Responsible LLM Training
As AI models evolve from passive tools to autonomous agents, ensuring that their outputs reflect human values—not just technical accuracy—becomes vital. This project reimagines how large language models (LLMs) are trained, shifting the focus from pure performance to ethical alignment. We envision AI that doesn’t just work—but works in ways that are safe, fair, and socially aware.
To achieve this, we focus on designing an LLM training architecture based on Reinforcement Learning from AI Feedback (RLAIF), a novel methodology that allows models to learn not only from correctness but also from value-sensitive feedback.
We begin by evaluating existing approaches like RLHF and comparing them to the more scalable and self-supervising RLAIF paradigm. We assess their strengths and limitations—particularly their ability (or failure) to reflect ethical considerations in generation.

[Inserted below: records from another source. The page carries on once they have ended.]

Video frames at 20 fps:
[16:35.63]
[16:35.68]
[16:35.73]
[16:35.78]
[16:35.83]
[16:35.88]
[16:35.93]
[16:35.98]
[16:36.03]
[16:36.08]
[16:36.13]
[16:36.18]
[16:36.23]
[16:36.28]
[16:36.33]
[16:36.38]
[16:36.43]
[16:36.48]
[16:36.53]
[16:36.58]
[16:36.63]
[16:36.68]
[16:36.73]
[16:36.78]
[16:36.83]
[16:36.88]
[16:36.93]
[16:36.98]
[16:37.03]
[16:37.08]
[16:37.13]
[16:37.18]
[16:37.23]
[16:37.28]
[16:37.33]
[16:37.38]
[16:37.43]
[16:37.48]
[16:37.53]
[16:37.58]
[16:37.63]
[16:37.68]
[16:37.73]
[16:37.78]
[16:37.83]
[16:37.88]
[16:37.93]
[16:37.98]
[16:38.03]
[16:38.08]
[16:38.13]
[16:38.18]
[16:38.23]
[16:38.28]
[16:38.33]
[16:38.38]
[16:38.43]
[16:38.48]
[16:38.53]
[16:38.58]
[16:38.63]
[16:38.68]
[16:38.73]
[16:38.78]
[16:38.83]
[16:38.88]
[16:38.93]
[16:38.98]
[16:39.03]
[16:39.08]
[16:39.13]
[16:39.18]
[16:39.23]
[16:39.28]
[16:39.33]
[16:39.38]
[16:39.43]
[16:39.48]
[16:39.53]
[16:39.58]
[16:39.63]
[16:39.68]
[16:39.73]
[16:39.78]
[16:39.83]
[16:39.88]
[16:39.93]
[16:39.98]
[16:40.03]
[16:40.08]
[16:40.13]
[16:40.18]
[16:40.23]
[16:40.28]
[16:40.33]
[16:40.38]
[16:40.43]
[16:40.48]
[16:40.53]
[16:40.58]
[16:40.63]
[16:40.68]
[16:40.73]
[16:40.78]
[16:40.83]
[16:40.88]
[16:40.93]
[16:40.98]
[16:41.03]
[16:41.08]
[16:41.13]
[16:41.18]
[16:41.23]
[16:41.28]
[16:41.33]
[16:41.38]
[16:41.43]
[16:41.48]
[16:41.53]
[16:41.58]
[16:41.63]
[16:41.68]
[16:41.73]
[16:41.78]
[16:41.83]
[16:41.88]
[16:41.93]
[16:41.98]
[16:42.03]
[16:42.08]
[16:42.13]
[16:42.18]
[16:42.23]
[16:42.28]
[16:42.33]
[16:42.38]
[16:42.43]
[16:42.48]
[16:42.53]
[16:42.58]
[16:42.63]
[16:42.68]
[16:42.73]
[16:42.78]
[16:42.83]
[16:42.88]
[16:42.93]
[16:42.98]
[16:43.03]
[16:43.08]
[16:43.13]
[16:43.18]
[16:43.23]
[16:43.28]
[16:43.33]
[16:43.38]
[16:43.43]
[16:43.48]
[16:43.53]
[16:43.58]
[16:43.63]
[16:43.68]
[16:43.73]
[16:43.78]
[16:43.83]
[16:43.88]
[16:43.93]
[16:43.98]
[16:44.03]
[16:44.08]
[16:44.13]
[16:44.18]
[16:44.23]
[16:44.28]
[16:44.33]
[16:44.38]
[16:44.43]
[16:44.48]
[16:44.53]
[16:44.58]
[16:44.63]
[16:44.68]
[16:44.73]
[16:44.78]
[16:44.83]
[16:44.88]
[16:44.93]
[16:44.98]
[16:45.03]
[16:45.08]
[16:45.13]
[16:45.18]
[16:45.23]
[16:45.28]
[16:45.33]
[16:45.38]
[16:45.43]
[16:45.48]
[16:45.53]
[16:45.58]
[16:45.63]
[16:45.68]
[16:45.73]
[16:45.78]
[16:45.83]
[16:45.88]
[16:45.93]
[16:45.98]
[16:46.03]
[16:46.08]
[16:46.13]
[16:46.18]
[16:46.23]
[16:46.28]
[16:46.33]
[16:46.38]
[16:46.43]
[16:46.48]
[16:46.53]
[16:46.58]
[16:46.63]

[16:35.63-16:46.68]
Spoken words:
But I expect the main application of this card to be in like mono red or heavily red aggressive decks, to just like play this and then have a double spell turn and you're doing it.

Our proposed system features two interacting agents: a Learner and an Evaluator. The evaluator model scores outputs based on predefined ethical alignment criteria—such as harmfulness, trustworthiness, or inclusiveness—and the learner adapts accordingly. This structure creates a feedback loop that promotes socially desirable behavior without requiring constant human intervention.
Through controlled experiments, we test model responses against alignment benchmarks. Human raters and crowdworkers assess outputs across dimensions like user-friendliness, safety, and value congruence. The algorithm is then optimized to achieve improvement targets such as ≥90% harmlessness and ≥75% user preference (win rate).